Now in a new cell, type this and run it (Shift+Enter):

from insurance_datasets import load_motor
import polars as pl
import numpy as np

# Same portfolio used in Modules 2 and 3
df = pl.from_pandas(load_motor(n_policies=100_000, seed=42))

# Feature engineering for Module 4 SHAP analysis
df = df.with_columns(
    (
        (pl.col("driver_age") < 25) & (pl.col("vehicle_group") > 35)
    ).cast(pl.Int32).alias("young_high_vg"),
    (pl.col("conviction_points") > 0).cast(pl.Int32).alias("has_convictions"),
)

print(f"Rows:            {len(df):,}")
print(f"Total claims:    {df['claim_count'].sum():,}")
print(f"Total exposure:  {df['exposure'].sum():,.0f} policy-years")
print(f"Claim frequency: {df['claim_count'].sum() / df['exposure'].sum():.4f}")
df.head(3)

The output looks like:

Rows:            100,000
Total claims:    ~7,500
Total exposure:  ~97,000 policy-years
Claim frequency: 0.077

A claim frequency around 7-8% on a motor book is realistic for a standard UK personal lines portfolio.

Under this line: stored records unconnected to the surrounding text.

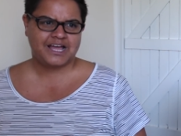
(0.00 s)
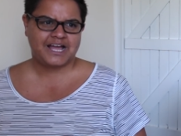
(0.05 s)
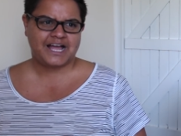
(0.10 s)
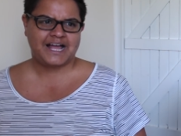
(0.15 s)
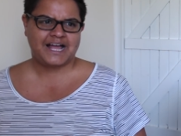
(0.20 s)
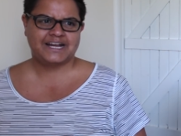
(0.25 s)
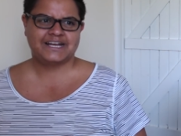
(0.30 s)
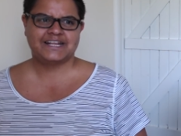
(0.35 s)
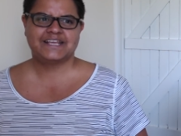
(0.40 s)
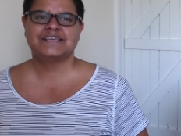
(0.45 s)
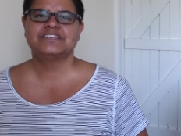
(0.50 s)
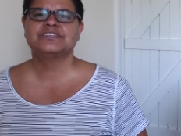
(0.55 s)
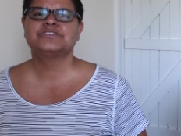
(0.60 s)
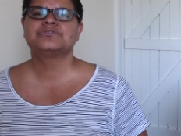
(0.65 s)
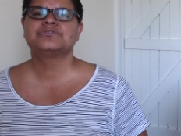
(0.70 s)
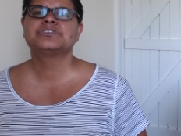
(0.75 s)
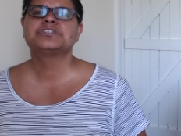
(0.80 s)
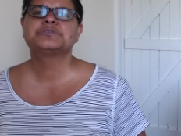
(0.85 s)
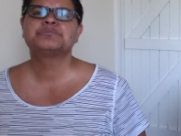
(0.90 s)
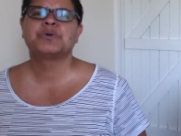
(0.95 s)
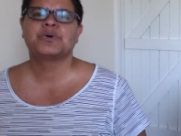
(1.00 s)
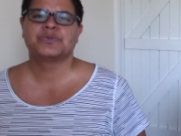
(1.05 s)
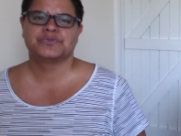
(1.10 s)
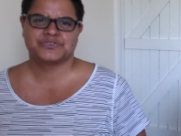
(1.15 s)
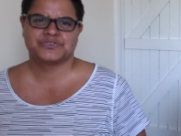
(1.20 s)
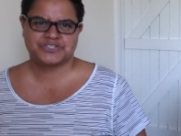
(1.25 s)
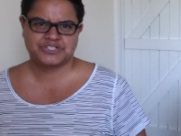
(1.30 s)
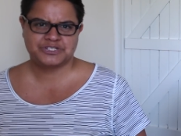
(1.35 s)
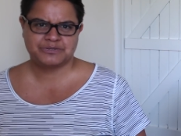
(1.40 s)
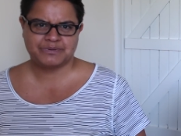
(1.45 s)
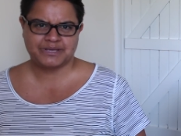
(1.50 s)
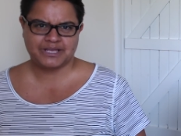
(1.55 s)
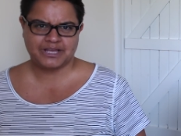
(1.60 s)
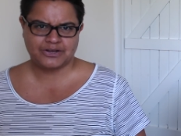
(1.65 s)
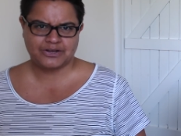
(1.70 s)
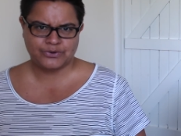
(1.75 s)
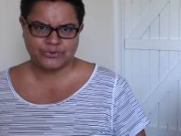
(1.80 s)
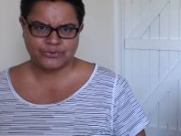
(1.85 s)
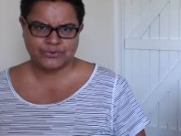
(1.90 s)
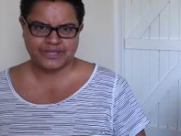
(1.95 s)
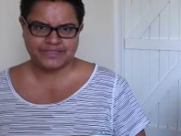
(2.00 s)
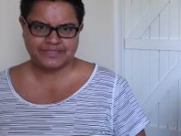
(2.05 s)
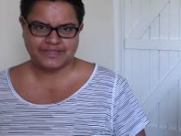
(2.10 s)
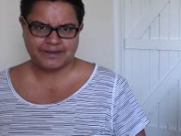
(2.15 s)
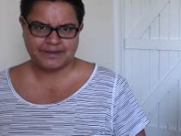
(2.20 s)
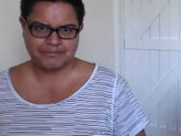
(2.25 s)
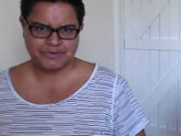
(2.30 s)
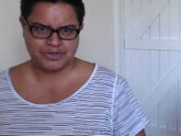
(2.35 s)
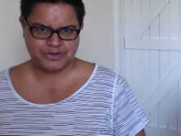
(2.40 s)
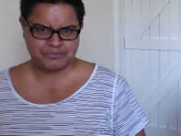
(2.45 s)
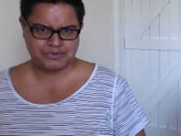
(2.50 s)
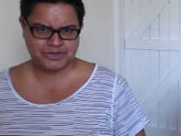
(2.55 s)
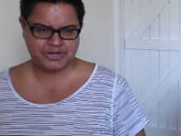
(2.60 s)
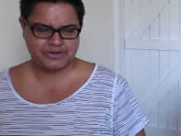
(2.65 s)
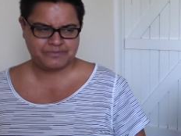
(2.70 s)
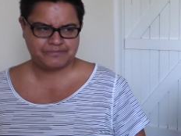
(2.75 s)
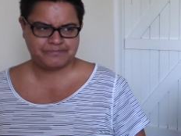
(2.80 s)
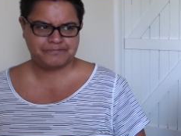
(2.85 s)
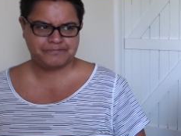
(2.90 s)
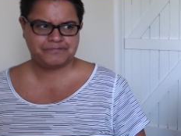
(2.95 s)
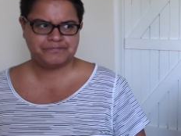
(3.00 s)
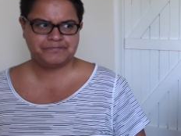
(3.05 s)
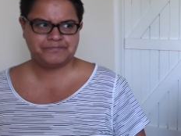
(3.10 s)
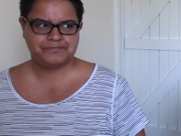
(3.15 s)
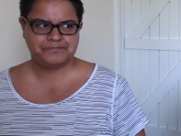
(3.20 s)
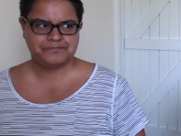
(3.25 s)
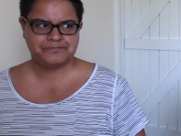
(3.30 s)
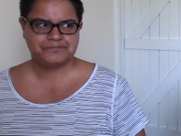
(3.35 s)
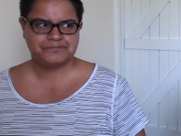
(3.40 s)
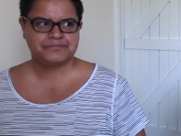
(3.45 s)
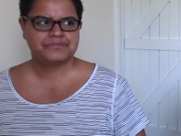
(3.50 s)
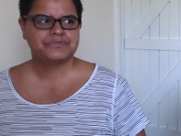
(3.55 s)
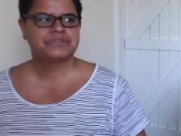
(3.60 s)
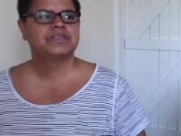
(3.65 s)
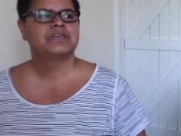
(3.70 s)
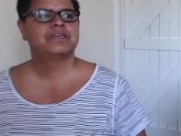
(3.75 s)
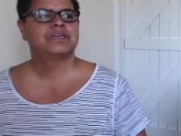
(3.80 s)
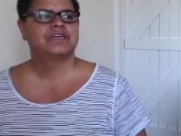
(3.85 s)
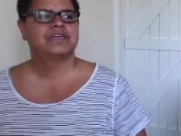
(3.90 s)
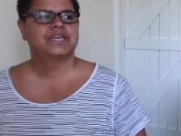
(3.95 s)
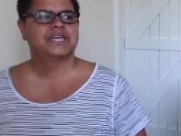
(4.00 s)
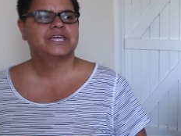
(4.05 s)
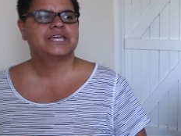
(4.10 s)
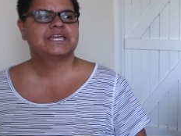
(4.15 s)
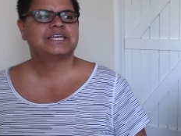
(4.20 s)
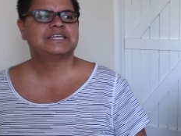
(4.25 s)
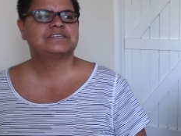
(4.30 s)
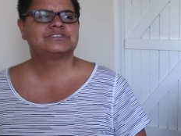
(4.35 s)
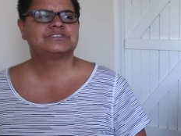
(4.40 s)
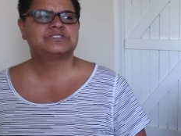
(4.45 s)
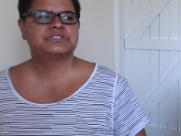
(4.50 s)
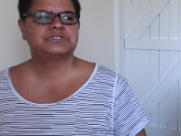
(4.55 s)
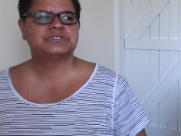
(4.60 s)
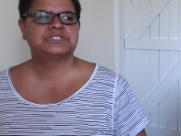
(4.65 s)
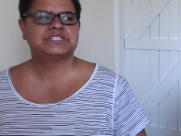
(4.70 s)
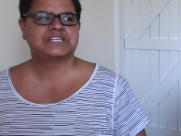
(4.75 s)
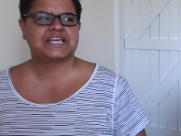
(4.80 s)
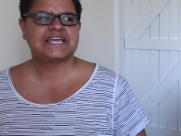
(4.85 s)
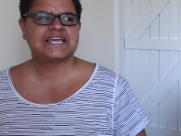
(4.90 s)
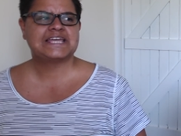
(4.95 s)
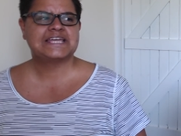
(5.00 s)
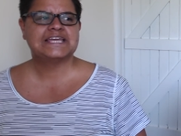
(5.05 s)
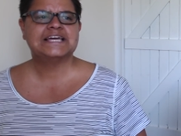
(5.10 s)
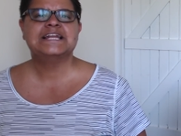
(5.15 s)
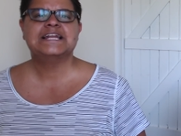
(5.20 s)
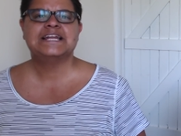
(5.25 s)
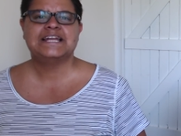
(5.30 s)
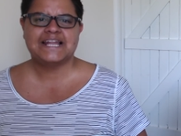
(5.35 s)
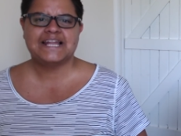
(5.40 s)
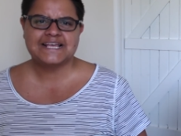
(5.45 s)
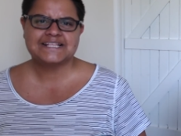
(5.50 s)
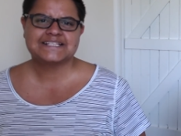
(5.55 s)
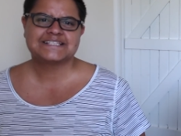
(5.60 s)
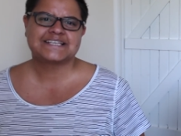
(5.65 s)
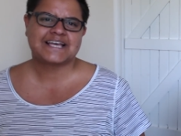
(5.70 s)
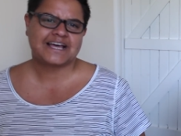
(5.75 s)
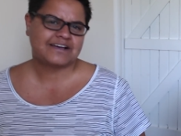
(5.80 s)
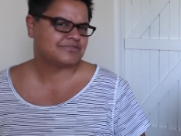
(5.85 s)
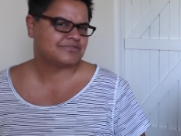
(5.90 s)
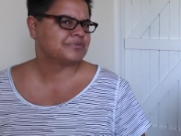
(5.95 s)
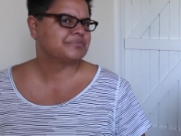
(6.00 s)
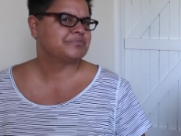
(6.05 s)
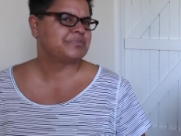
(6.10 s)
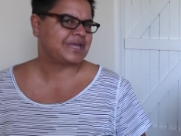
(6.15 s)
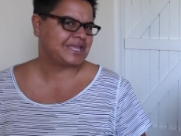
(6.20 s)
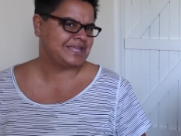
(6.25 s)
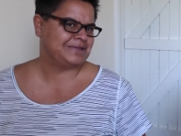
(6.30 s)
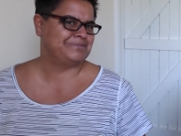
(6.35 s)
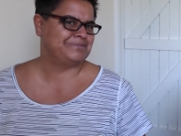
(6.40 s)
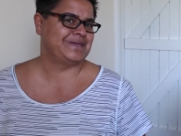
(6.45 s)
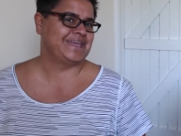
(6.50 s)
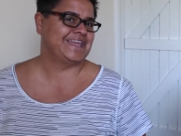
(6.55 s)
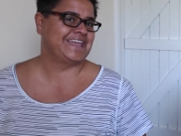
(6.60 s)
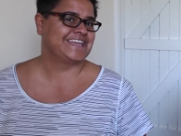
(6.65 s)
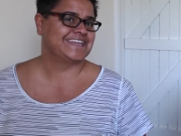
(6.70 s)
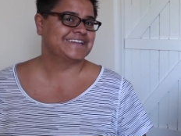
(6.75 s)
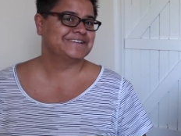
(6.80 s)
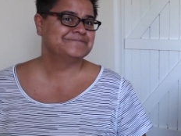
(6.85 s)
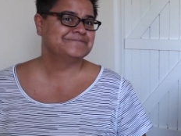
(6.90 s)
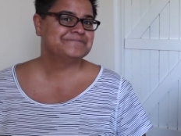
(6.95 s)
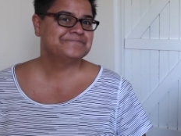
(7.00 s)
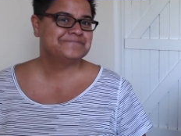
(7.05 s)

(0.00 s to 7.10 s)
And his response to being caught in that moment is to say, let's have a baby.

Now add the engineered features. In a new cell, type this and run it (Shift+Enter):

# Final feature list for the frequency model
FREQ_FEATURES = ["area", "ncd_years", "has_convictions", "vehicle_group", "driver_age", "annual_mileage"]
CAT_FEATURES  = ["area", "has_convictions"]
CONT_FEATURES = ["ncd_years", "vehicle_group", "driver_age", "annual_mileage"]

print("Feature lists set:")
print(f"  FREQ_FEATURES: {FREQ_FEATURES}")
print(f"  CAT_FEATURES:  {CAT_FEATURES}")
print(f"  CONT_FEATURES: {CONT_FEATURES}")

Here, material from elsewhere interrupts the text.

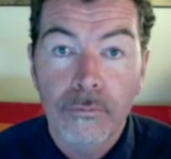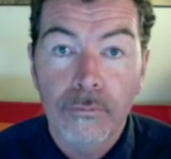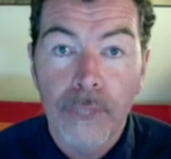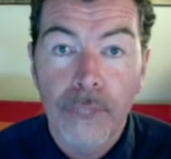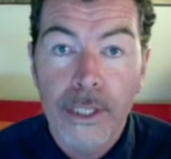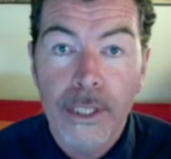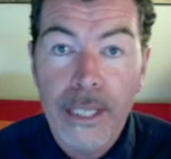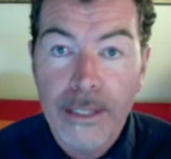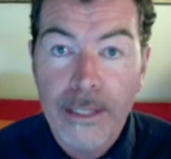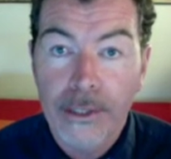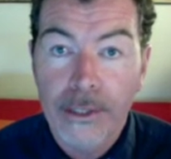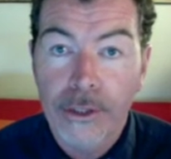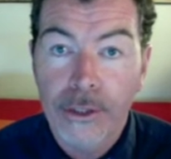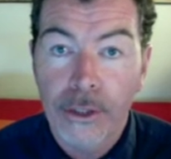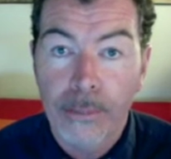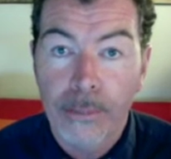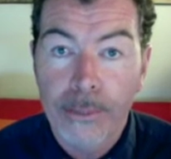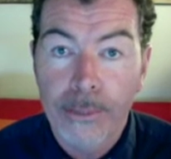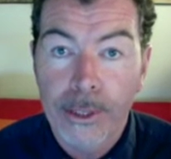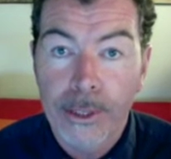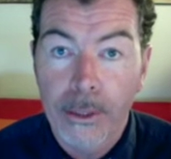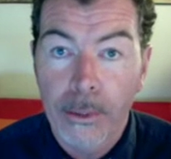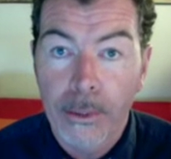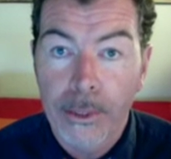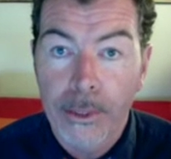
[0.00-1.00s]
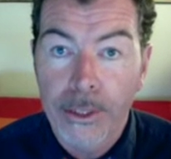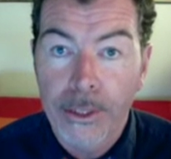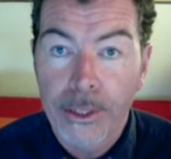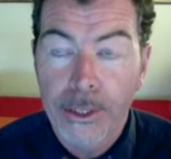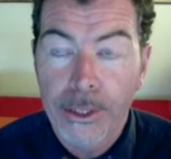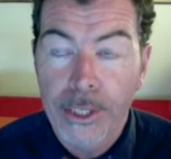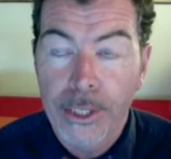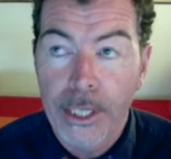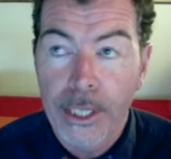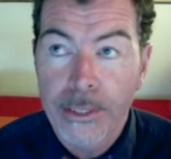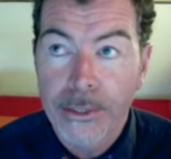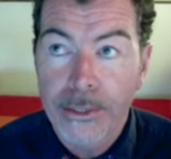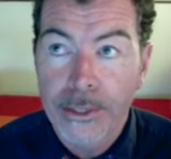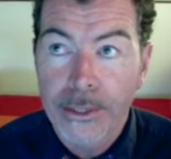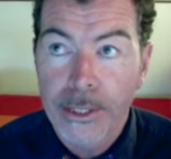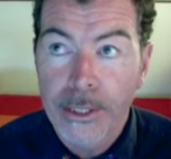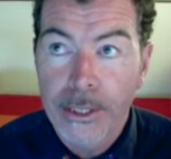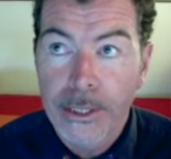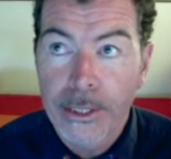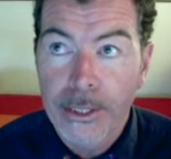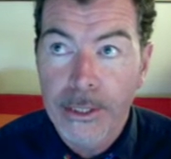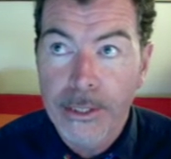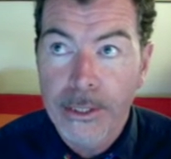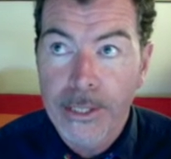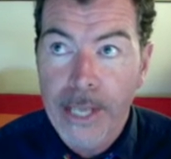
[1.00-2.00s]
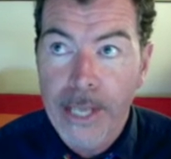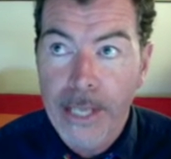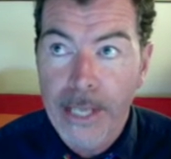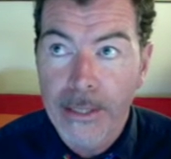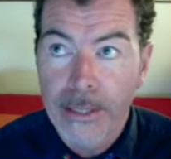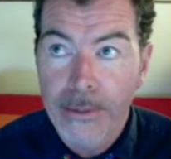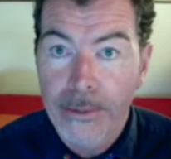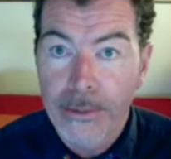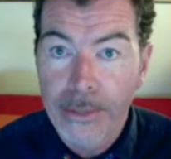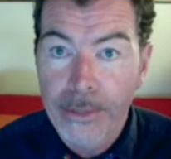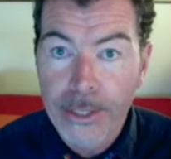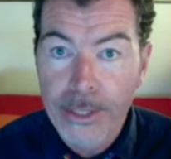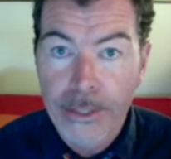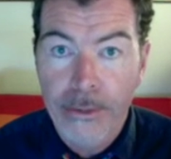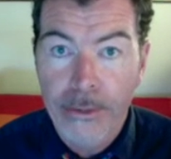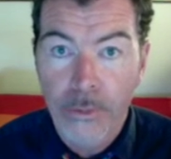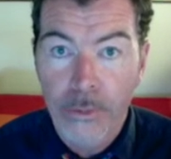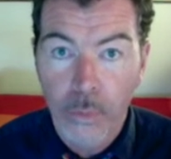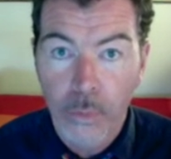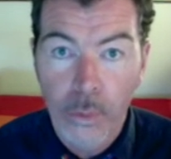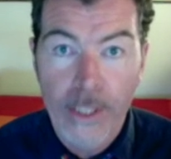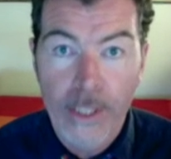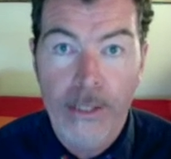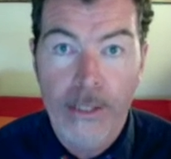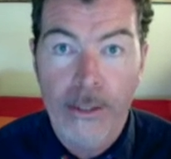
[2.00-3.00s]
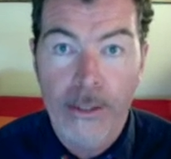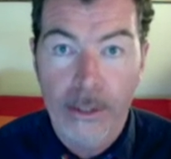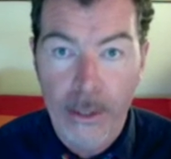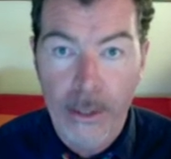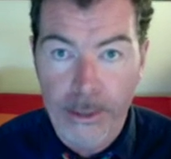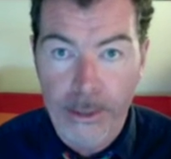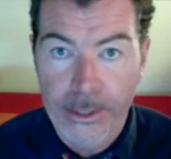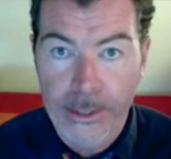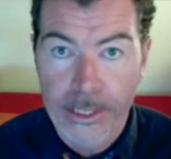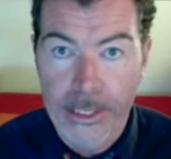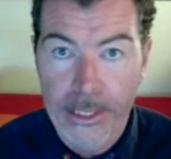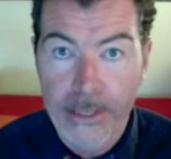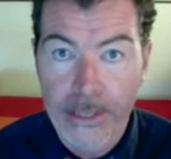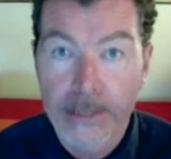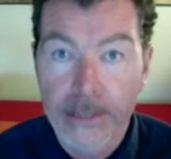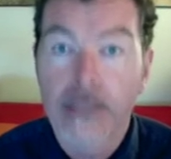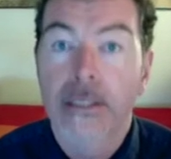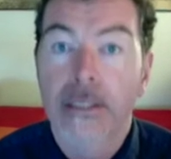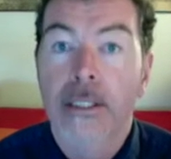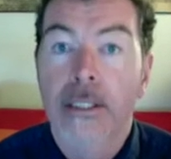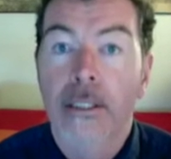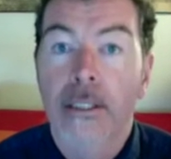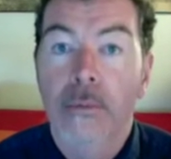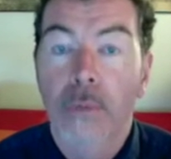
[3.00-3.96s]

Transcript: another topic I want to discuss is that this week's content,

You will see the feature list printed. No errors means the feature engineering worked.

Why the feature set differs from Module 3: Module 3 uses conviction_points as a categorical feature with four levels (0, 3, 6, 9). Module 4 uses has_convictions (binary: any conviction or none) instead. The binary flag is simpler to present in SHAP factor tables — a two-row table (0 and 1) is cleaner for a pricing committee than a four-row table where three of the four levels have sparse data. In practice you would test both encodings; for SHAP extraction the binary flag is preferable.

Module 4 also adds annual_mileage, which was not in Module 3's feature set. annual_mileage is in the base dataset from load_motor() and is a genuine risk factor. The GLM in Module 2 uses a minimal factor set to demonstrate the GLM workflow clearly; the GBM and SHAP analysis benefit from richer features because the GBM can find non-linear effects and interactions across more variables.

Why conviction_points becomes has_convictions: The raw conviction points (0, 3, 6, 9) contain ordinal information, but the most important split is clean vs. any conviction. A binary flag is simpler and more interpretable for committee presentation. In practice you would test both encodings.